Non-atomic memory is cleared twice #14677

BlobCodes · 2024-06-09T21:12:24Z

Bug Report

When allocating non-atomic memory using the pointer_malloc or allocate primitives, crystal currently always inserts a LLVM memset intrinsic [1] [2] to clear the malloc-d memory.

However, bdwgc already ensures that all memory allocated using GC.malloc is cleared - so this is actually unnecessary.

The text was updated successfully, but these errors were encountered:

straight-shoota · 2024-06-10T19:07:29Z

First of all, this is a great find! Memory allocations are a huge performance factor in many Crystal applications. Speeding that up is a great win.

I'd like to discuss this independently of the proposed solution #14679 which IMO goes too far in one go.

I believe we should take smaller steps:

Implement memory clearing for gc_none (GC.malloc doesn't clear memory (as specified) for gc_none #14678). This is an obvious bug because the documentation clearly states that GC.malloc should clear the memory.
That allows dropping the memset intrinsic in the compiler, getting rid of double clearing. This resolves this bug report.

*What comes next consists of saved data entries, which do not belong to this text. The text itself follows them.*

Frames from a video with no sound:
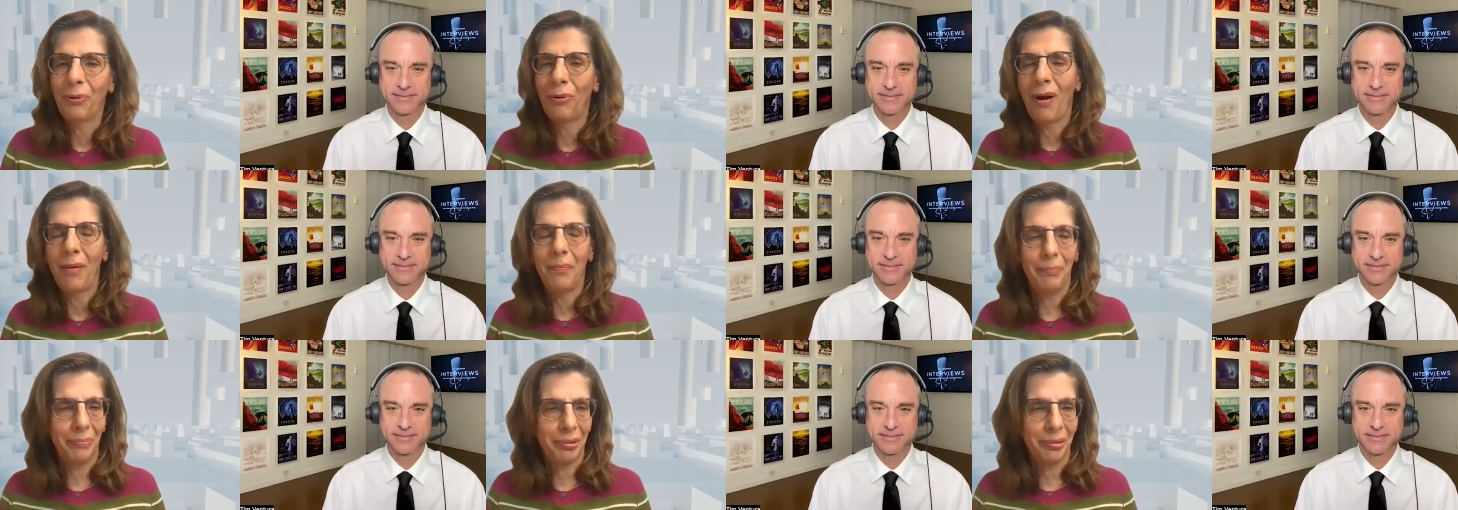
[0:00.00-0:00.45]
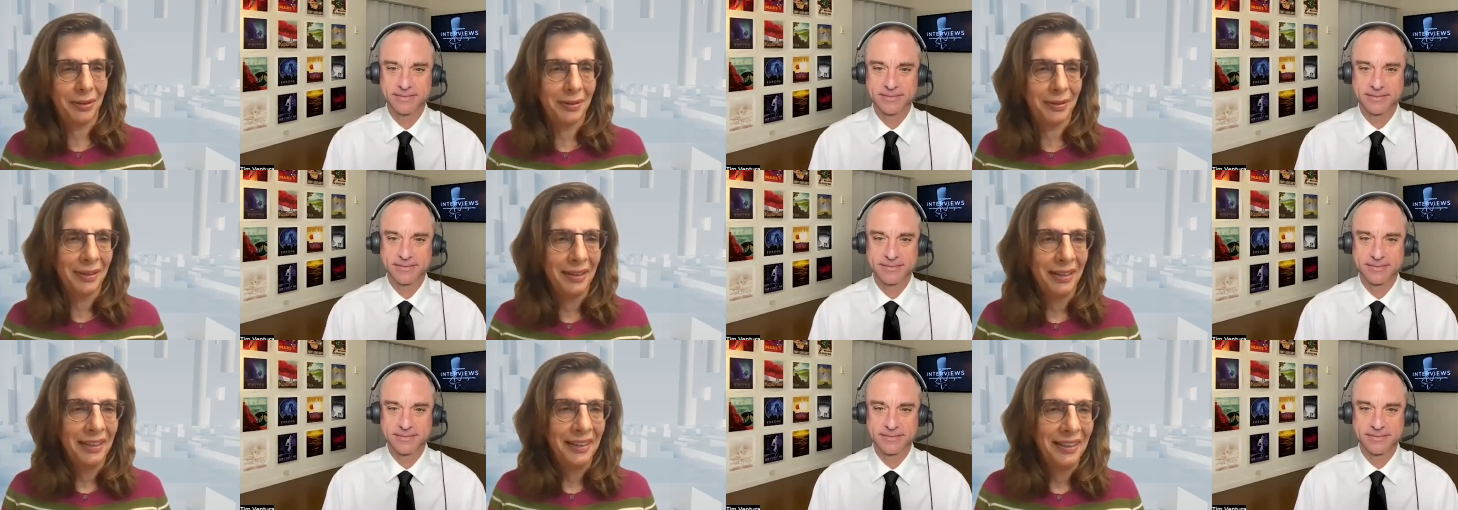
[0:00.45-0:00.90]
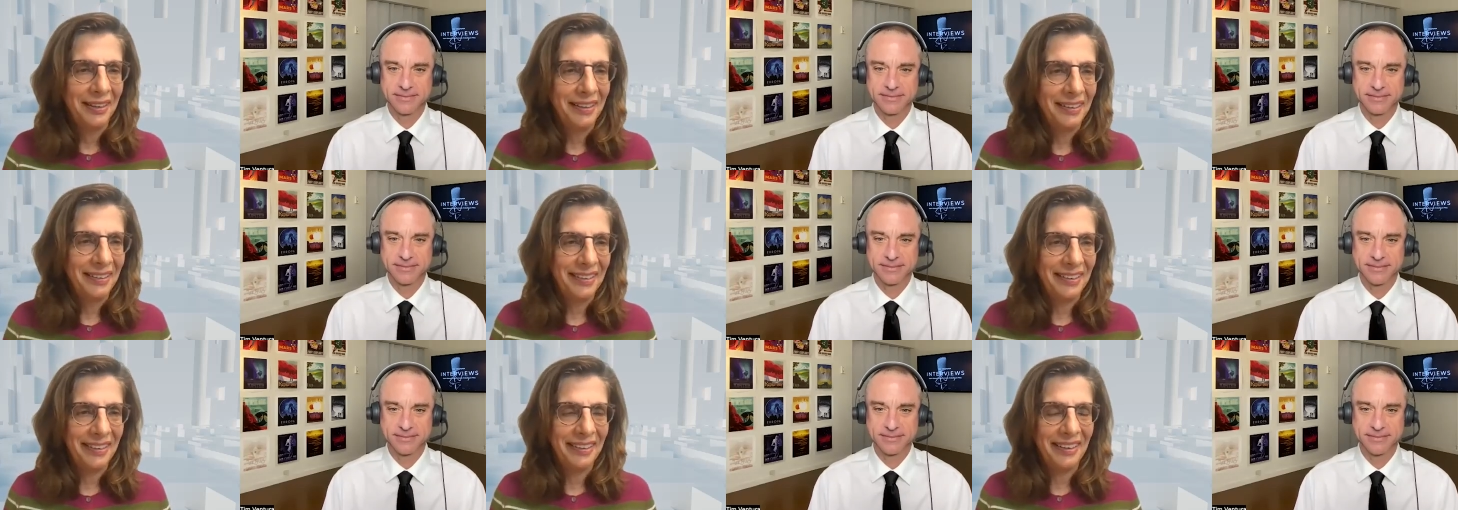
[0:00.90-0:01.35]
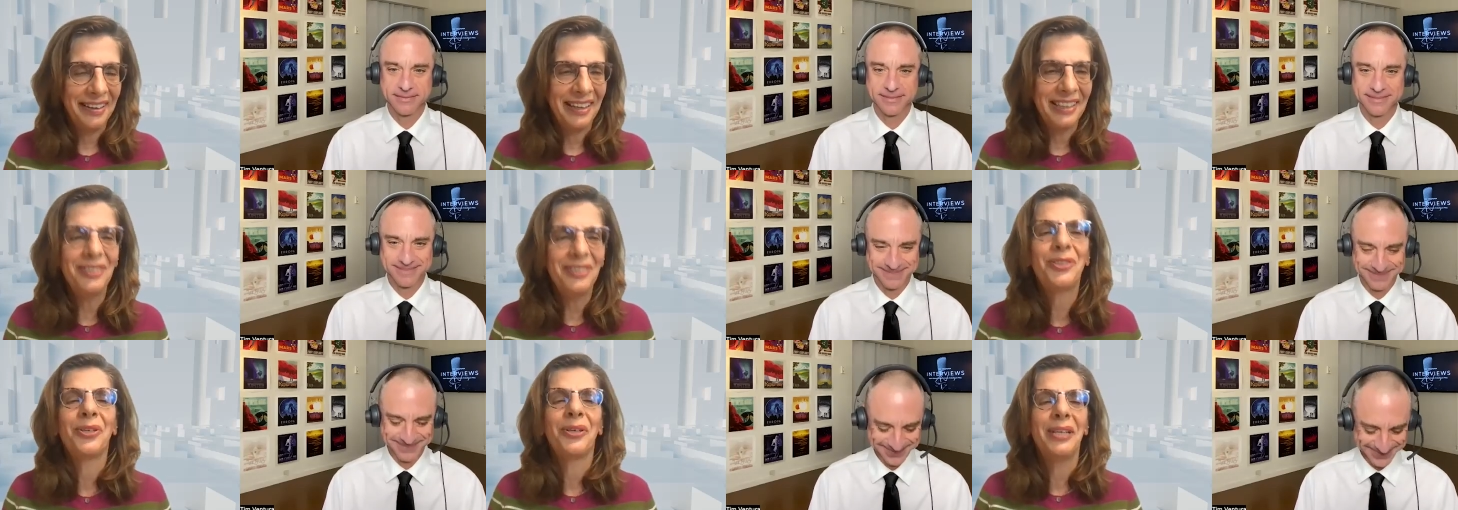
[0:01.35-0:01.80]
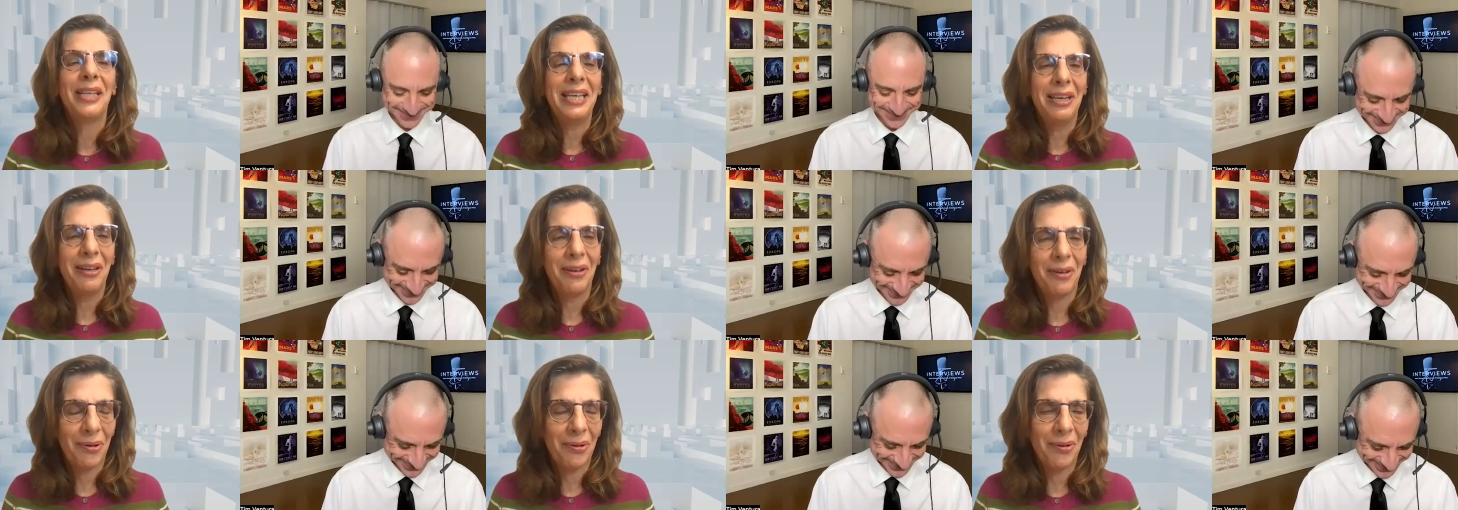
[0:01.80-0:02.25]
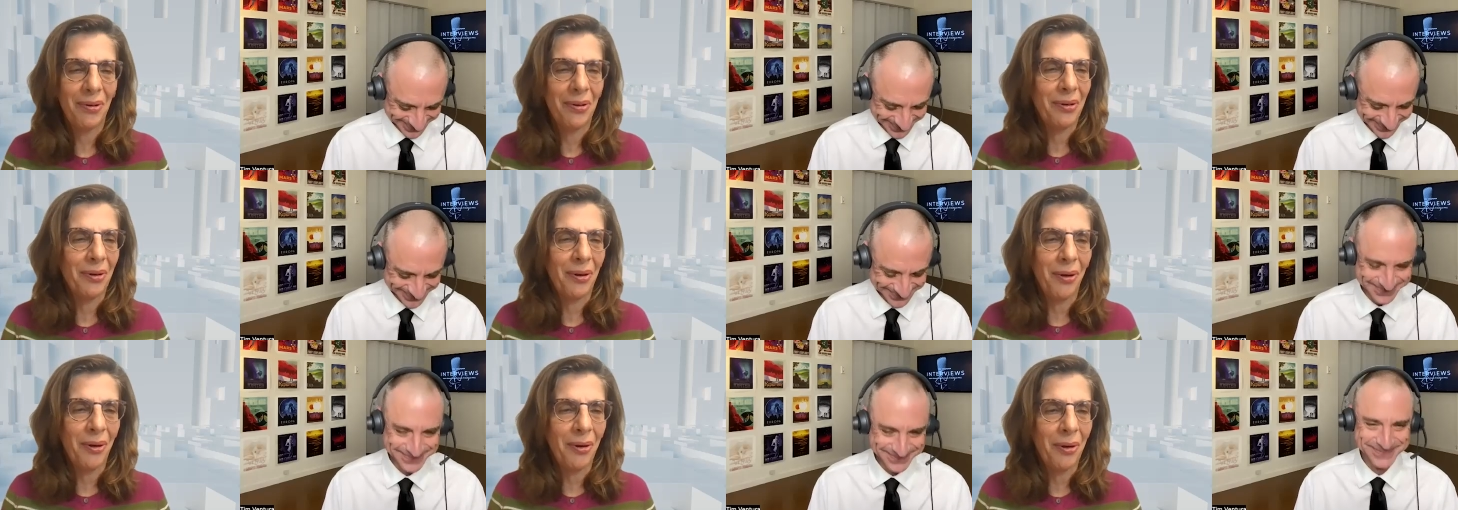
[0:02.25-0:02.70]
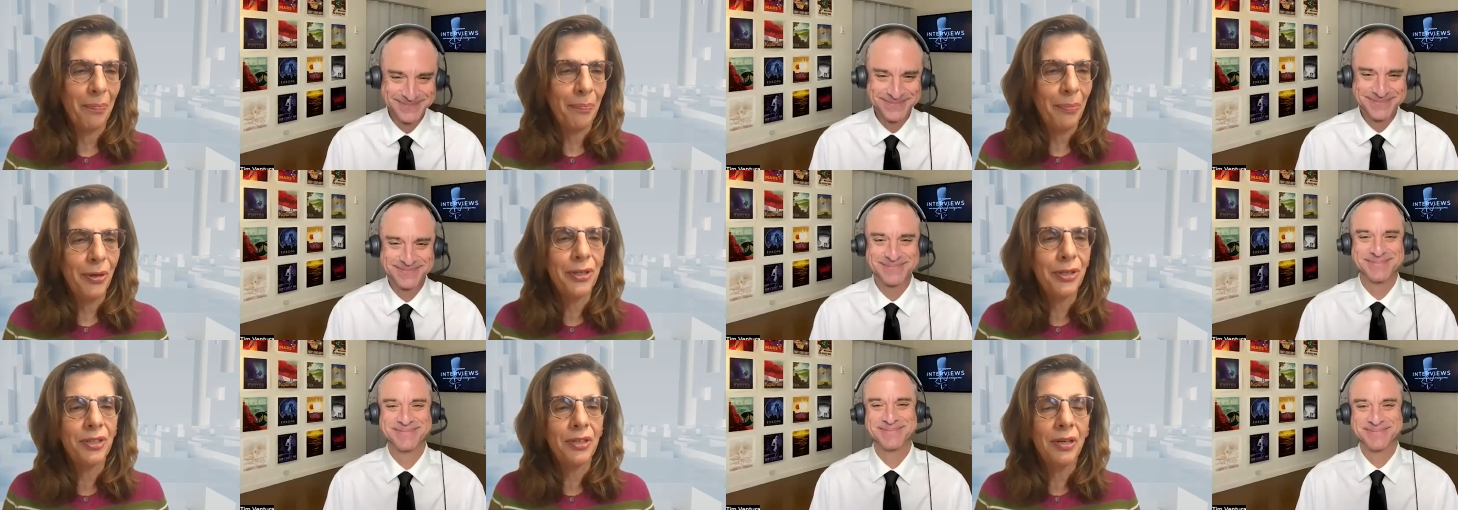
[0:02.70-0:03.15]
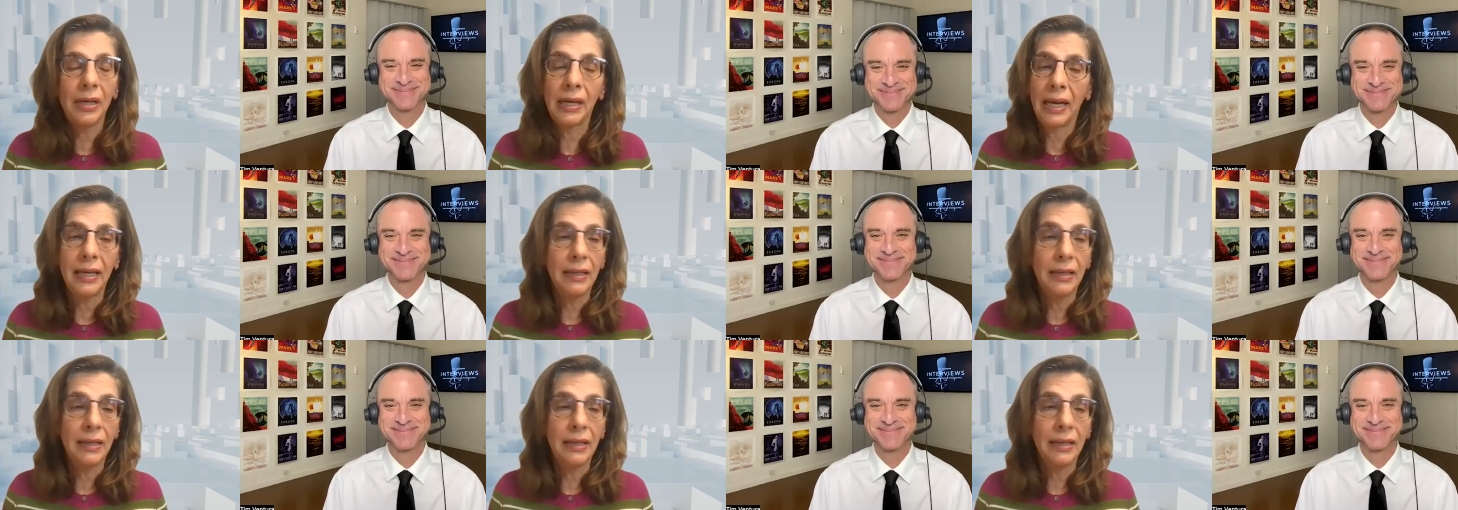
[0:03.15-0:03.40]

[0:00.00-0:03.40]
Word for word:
Speaker 1: prompt engineer or person.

Adding support for allocating non-zeroed memory as a performance improvement is a separate feature request.
Let's discuss that in #14687.

ysbaddaden · 2024-06-13T20:19:02Z

Copied from #14687 (I mixed up the issues 🤦):

Investigating memory allocations in codegen, there are only a few calls:

Codegen#malloc is called by Codegen#malloc_closure and Codegen#malloc_aggregate.
Codegen#malloc_atomic is only called from Codegen#allocate_aggregate.
Codegen#array_malloc and Codegen#array_malloc_atomic are only used to implement Pointer.malloc.

Of these use cases:

Codegen#malloc_closure: I don't know if it needs the memory to be initialized to zero (it currently does or doesn't because of GC.malloc doesn't clear memory (as specified) for gc_none #14678); I believe this is for Allocation of non-zeroed memory for performance boost #14687 to decide;
Codegen#allocate_aggregate: it needs the memory to be initialized to zero, and may do it twice => 🐛
Pointer(T).malloc: the memory must be initialized to zero (whatever if T has inner pointers) and may do it twice => 🐛 (thanks @BlobCodes for correcting me).

Proposal:

Having the four Codegen#[array_]malloc[_atomic] methods always return initialized memory would harmonize the malloc methods behavior, then fixing #malloc_aggregate #codegen_primitive_pointer_malloc to avoid a pointless memset should be enough to fix this issue simply & quickly.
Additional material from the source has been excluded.